C’est une religion sans Dieu, le leurre le plus couramment usité aujourd’hui pour que rien ne change et que le peuple rêve à un paradis peuplé de 4X4, de blondes en plastique, d’écrans plasma d’un hectare et de piscines à débordement en marbre de contrebande. On se prend quelquefois à regretter Abel et Caïn.

Question « raciale » , corruption, paris truqués, mégalomanie, médias… Le foot constitue-t-il en quelque sort aujourd’hui ce que fut la boxe dans les années 70-80 ?

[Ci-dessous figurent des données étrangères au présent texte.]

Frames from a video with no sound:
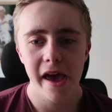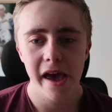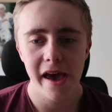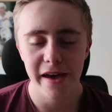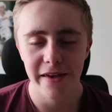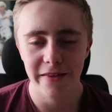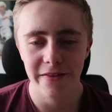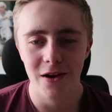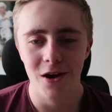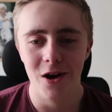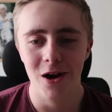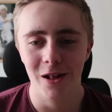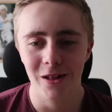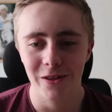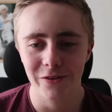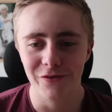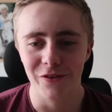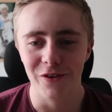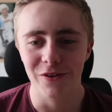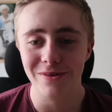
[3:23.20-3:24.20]
And all
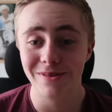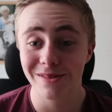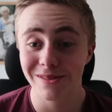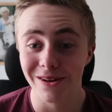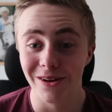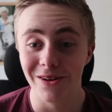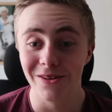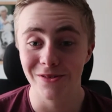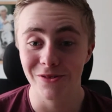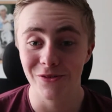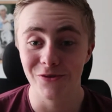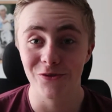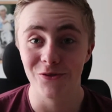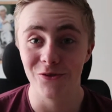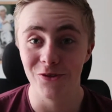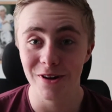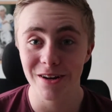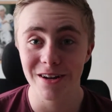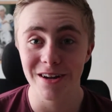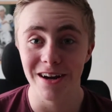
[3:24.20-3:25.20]
of us started to
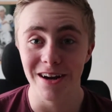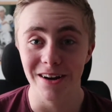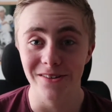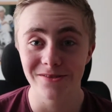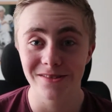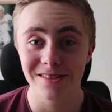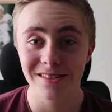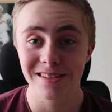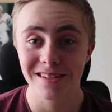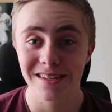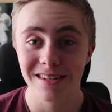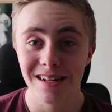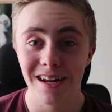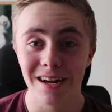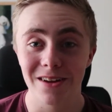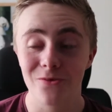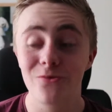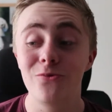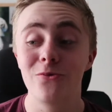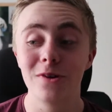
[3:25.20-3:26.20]
freak out,
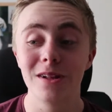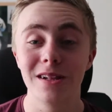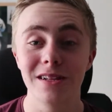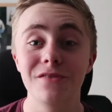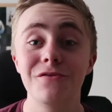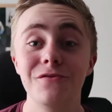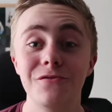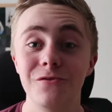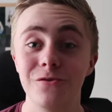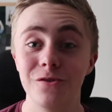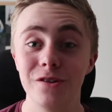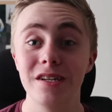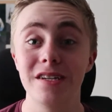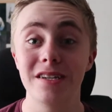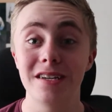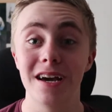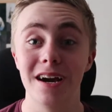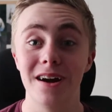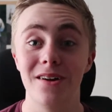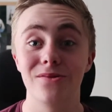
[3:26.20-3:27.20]
like really
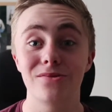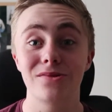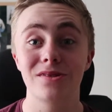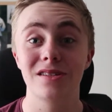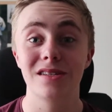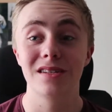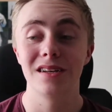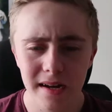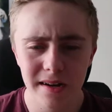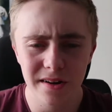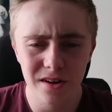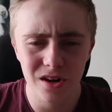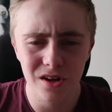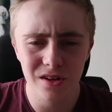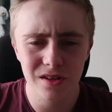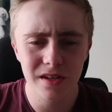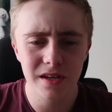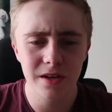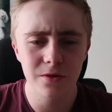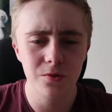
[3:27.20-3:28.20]
freak out. Later
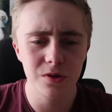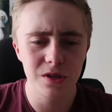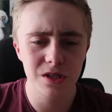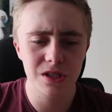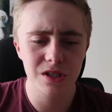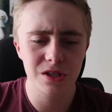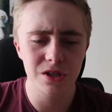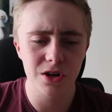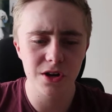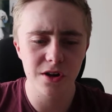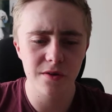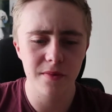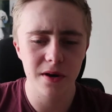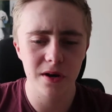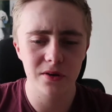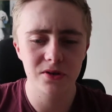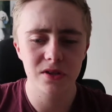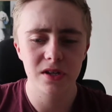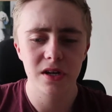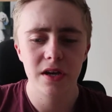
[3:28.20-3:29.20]
on, he was talking
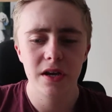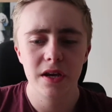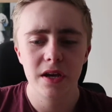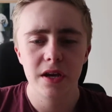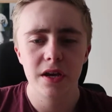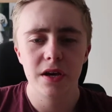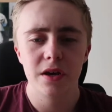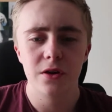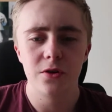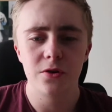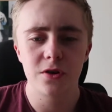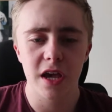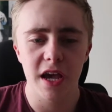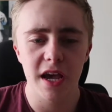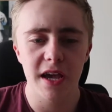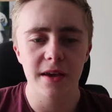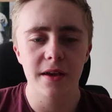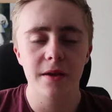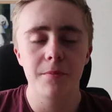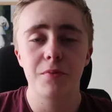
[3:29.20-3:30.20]
about,
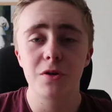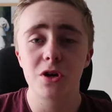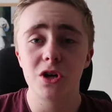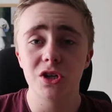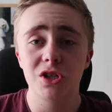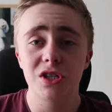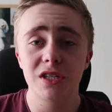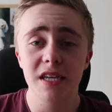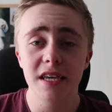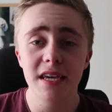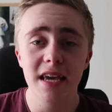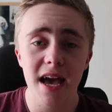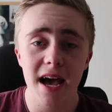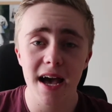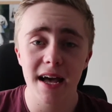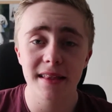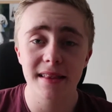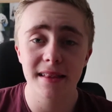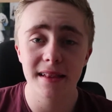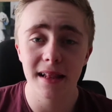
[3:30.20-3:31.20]
okay, because he
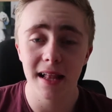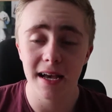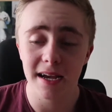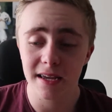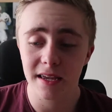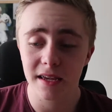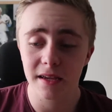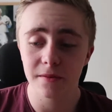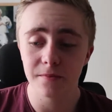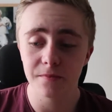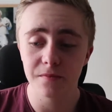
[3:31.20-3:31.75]
had like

Si je ne pense pas que l’on puisse comparer le foot et la boxe ou, plutôt, que l’on puisse décalquer exactement leur sens et leurs valeurs, les questions ou les problèmes que vous évoquez (les « races » , l’argent, la médiatisation des unes et de l’autre) étant universels, tout au moins mondialisés, et comme ils sont de tous les temps, j’en déduirais, pour ma part, qu’ils n’appartiennent pas davantage au foot qu’à la boxe et pas plus au polo-vélo qu’à la politique.

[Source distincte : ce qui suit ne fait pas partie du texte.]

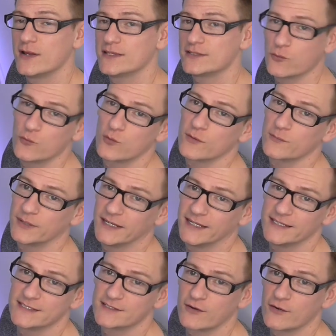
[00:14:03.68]
It's all
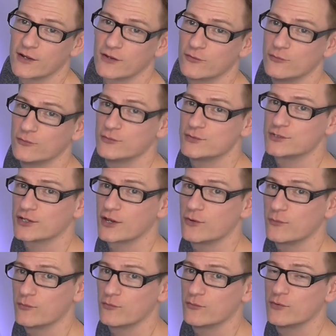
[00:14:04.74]
completely cycled,
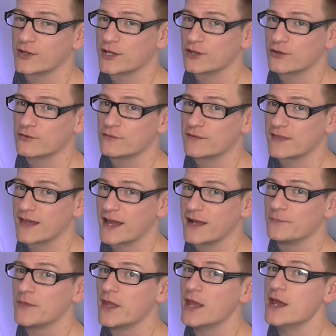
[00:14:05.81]
so we're all looking good for
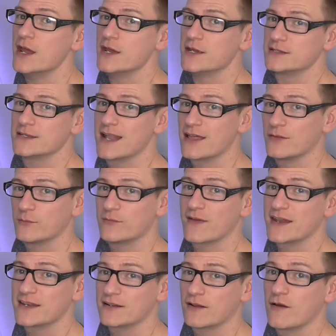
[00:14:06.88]
that. So now that we've
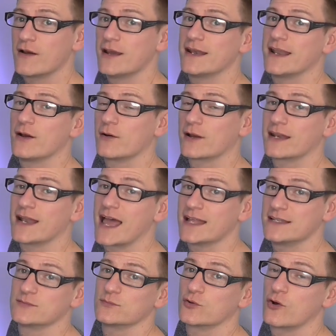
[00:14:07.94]
added light, now I can
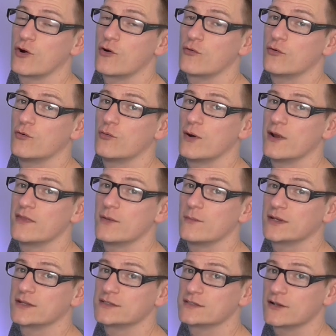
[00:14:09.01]
add some coral and then
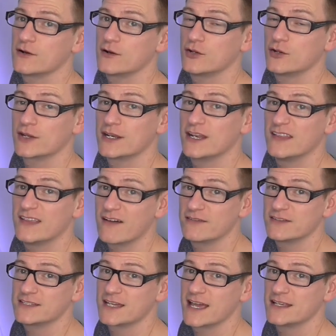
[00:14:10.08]
we can start looking at the
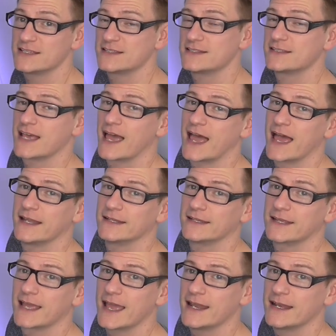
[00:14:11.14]
other tests
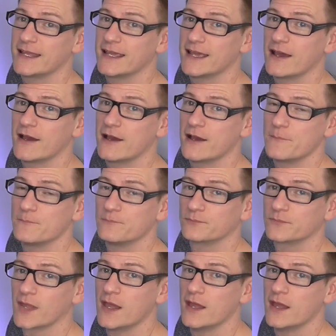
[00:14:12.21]
and getting it, um,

Dans votre roman, vous racontez le combat entre Marvin Marvelous Hagler et Ray « Sugar » Leonard, et surtout la décision controversée du jury en faveur de Sugar. Est-ce que, dans la boxe comme dans le foot (on songe à Séville 82), ce genre de tragédie laisse finalement une trace plus importante que les grands KO incontestés ?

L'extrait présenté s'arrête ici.